*How to complete this task*
Take the line that contains "[00:02:15.88 to 00:02:16.88]" and each one after it through the last line below, and retype them exactly. Leave out the pictures.

*Data records*
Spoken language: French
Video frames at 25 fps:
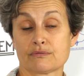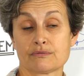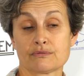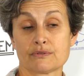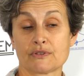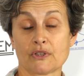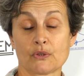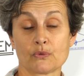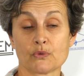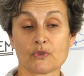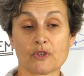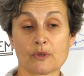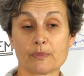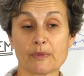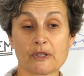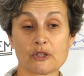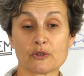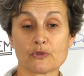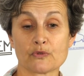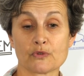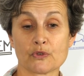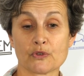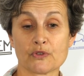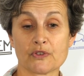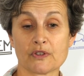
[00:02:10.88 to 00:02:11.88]
Ça nous impacte
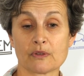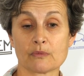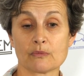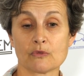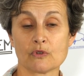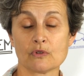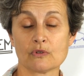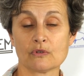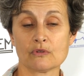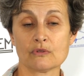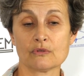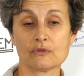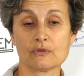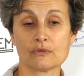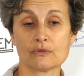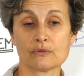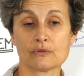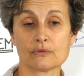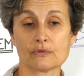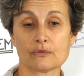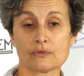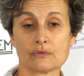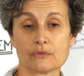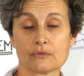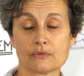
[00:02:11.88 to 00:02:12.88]
forcément.
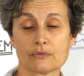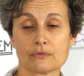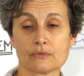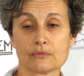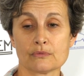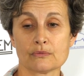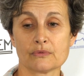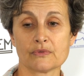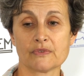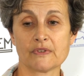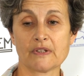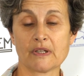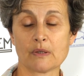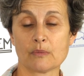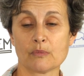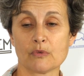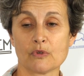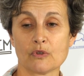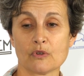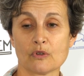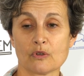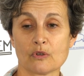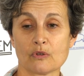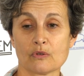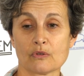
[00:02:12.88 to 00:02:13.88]
Euh,
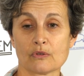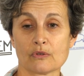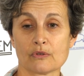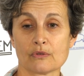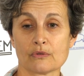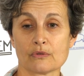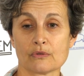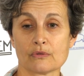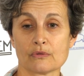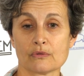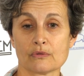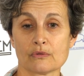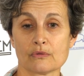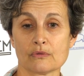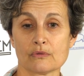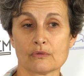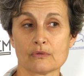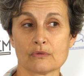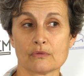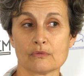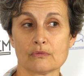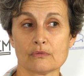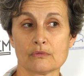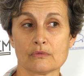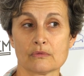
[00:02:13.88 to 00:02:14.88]
d'abord,
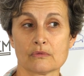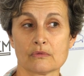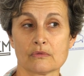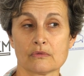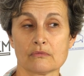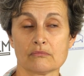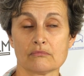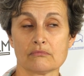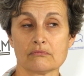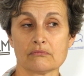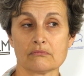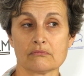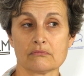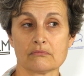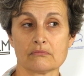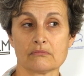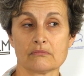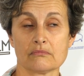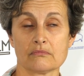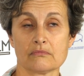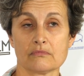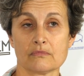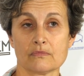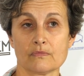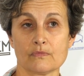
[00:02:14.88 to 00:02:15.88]
euh,
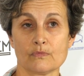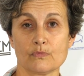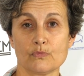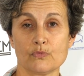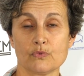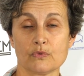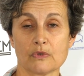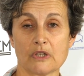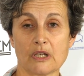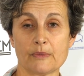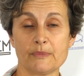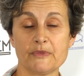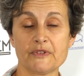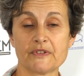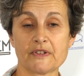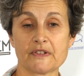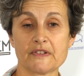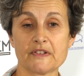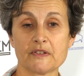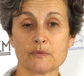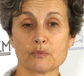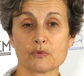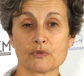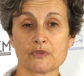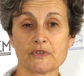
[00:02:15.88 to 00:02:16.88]
pour la mise à
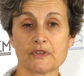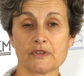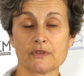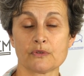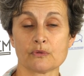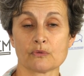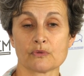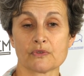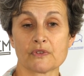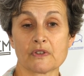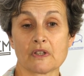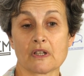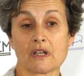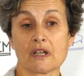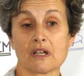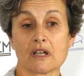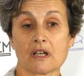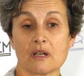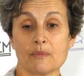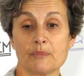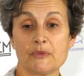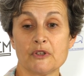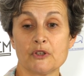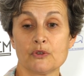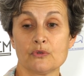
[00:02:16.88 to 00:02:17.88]
disposition très
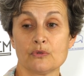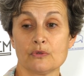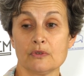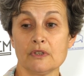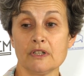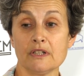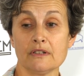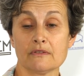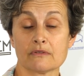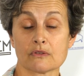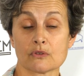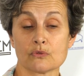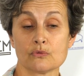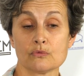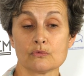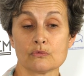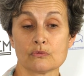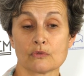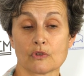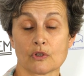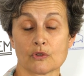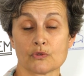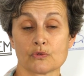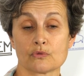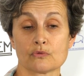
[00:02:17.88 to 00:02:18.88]
rapide de livres. Nous,
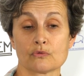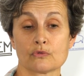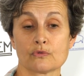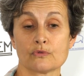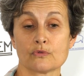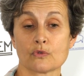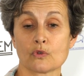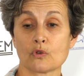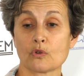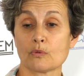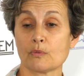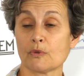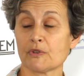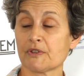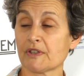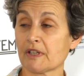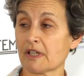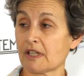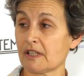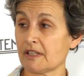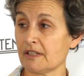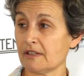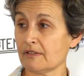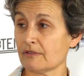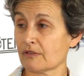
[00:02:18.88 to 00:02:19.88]
quand nous devons commander
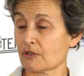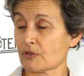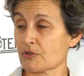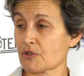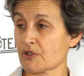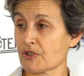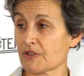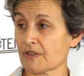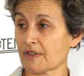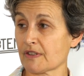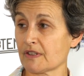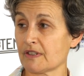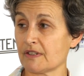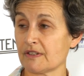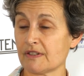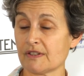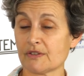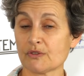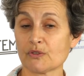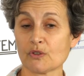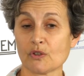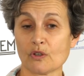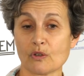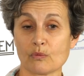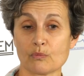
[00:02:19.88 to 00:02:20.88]
un livre chez un
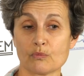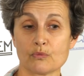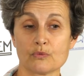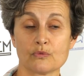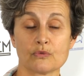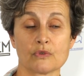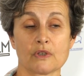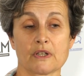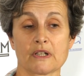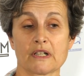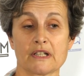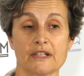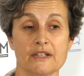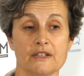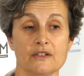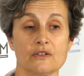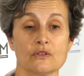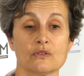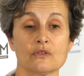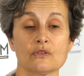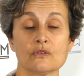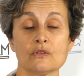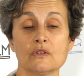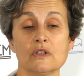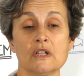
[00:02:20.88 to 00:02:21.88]
éditeur pour un
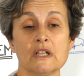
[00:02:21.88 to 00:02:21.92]
client,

*Output of the task*
[00:02:15.88 to 00:02:16.88]
pour la mise à
[00:02:16.88 to 00:02:17.88]
disposition très
[00:02:17.88 to 00:02:18.88]
rapide de livres. Nous,
[00:02:18.88 to 00:02:19.88]
quand nous devons commander
[00:02:19.88 to 00:02:20.88]
un livre chez un
[00:02:20.88 to 00:02:21.88]
éditeur pour un
[00:02:21.88 to 00:02:21.92]
client,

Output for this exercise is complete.